Il y a une rencontre que je n’oublierai jamais dans ma vie, c’est celle avec Philippe Conticini en 2013 lors de la coupe du monde de pâtisserie au Sirha. Il avait échangé un long moment avec Louise de Raids pâtisseries, Rose de Rose and Cook et moi même avec une passion, une disponibilité et un sens de la transmission remarquables. Alors quand dans son livre, Cochon de lait, je suis tombée sur cette phrase :
Donner aux gens ce que j’aurais tellement rêvé que l’on me donne étant jeune.
J’ai repensé à ce moment incroyable.
Avant cet échange, j’avais goûté un de ses gâteaux, son fameux Paris Brest, ce grand classique que je n’aimais pas car trop marqué par le goût de la crème au beurre…jusqu’à ce que je déguste un jour le sien (avec 70% de beurre en moins ) et que je tombe à la renverse.
Philippe Conticini c’est aussi ce chef pâtissier qui s’est toujours distingué (pour moi) par -le mot est galvaudé à force d’être utilisé à toutes les sauces – sa bienveillance face aux candidats de l’émission Le meilleur pâtissier. De tous les chefs invités, dans différentes saisons, c’est lui qui m’a le plus frappé par le temps passé à prodiguer des conseils, par sa pédagogie, par sa gentillesse.
Alors lorsque j’ai eu , sous les yeux, son dernier livre qui n’est pas un livre de recettes, j’ai lu sans pouvoir m’arrêter ses souvenirs d’enfance et de jeunesse, son parcours, ses expérimentations, ses doutes, ses blessures, ses hauts et ses bas.
Cochon de lait s’ouvre sur ce qui a provoqué un jour une véritable extase gustative :
« Le terme risque d’en déconcerter plus d’un mais je jure que j’ai un véritable orgasme.«
Par la suite, Philippe Conticini fera tout pour éprouver et provoquer » ces mêmes frissons exquis » à travers la pâtisserie.
Cela va paraître brumeux-mystique mais au delà de son génie, il y a toujours eu quelque chose qui m’a touché chez Philippe Conticini.

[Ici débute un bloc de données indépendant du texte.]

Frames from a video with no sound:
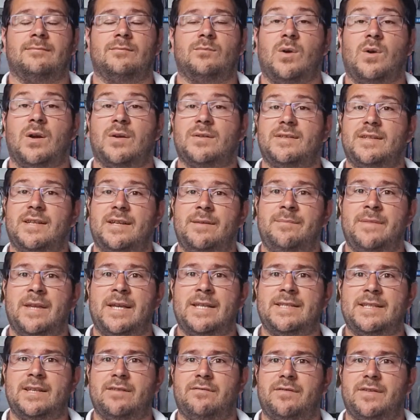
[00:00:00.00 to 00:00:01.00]
Well team,
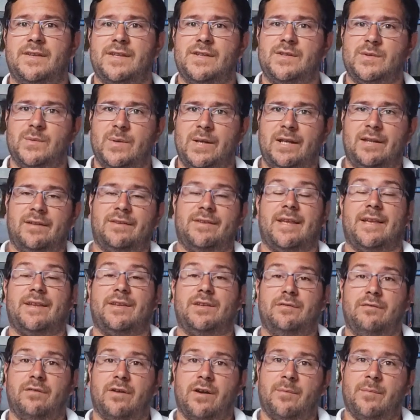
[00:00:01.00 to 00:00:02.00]
that's it for this week.
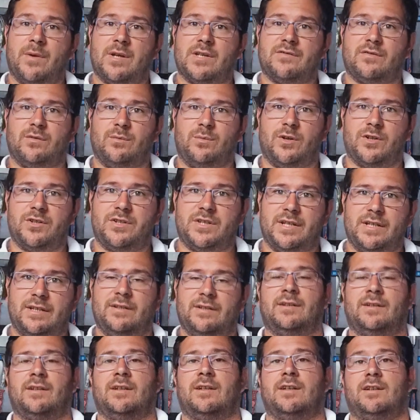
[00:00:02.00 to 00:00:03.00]
Thank you very much for
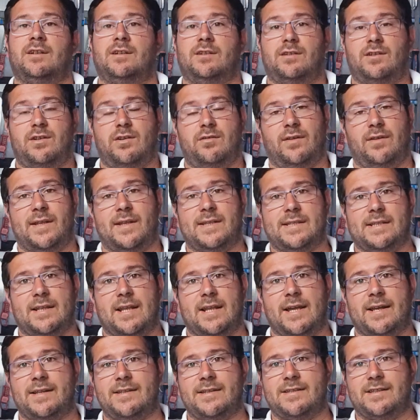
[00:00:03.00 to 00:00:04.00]
watching. Don't forget to
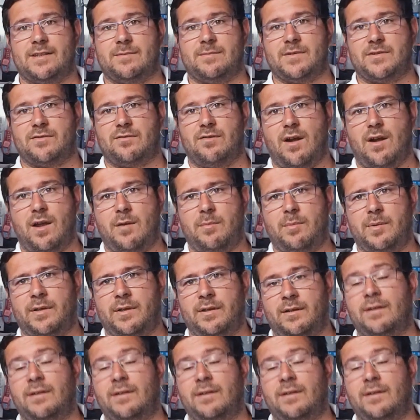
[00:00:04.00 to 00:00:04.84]
like and subscribe.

Est ce sa sensibilité exacerbée ? ou tout ce qui est tu mais qui transparaît quand même : sa solitude enfant qu’il comble par la nourriture, ce manque de confiance qui l’a accompagné longtemps même lorsqu’il était reconnu par les plus grands, ce besoin de faire plaisir aux autres qu’il raconte dans Cochon de lait ? Ce qui est sûr est, que ce portrait en creux, rend l’homme encore plus attachant.
Frappant de constater que l’on peut être au sommet professionnellement mais au plus bas personnellement. Touchant de voir que l’on recherche toujours l’approbation, la reconnaissance, l’amour de ceux même qui ont passé leur vie à vous rabaisser…même lorsqu’on est un génie de la pâtisserie.
Pâtissier est un métier difficile, dur et Philippe Conticini le montre aussi. Sa force, sa capacité de travail énorme lui ont sûrement sauvé la vie en 2010.
Et puis Cochon de lait est un livre « sensuel ». Lorsque Philippe Conticini parle des plats de son frère ou de sa mère, j’étais comme assise avec lui en train de les goûter. Lorsqu’il parle de desserts, de ses jus courts de fruits, de ses croquettes au chocolat, de sa tarte tatin, j’ai salivé.
Au passage, le chef pâtissier nous donne une leçon de dégustation que je vais essayer d’appliquer à l’avenir. Plutôt que d’être frappé par une saveur particulière dans un dessert, il écrit :
« Pour multiplier par dix les sensations, je n’ai qu’une devise : toujours mélanger dans la bouche, pas dans l’assiette. »
« Ce qui m’agite c’est surtout le goût global. »
En connaissant plus l’homme et son histoire à travers Cochon de lait, on comprend mieux pourquoi aujourd’hui sa boutique s’appelle Gâteaux d’Émotions.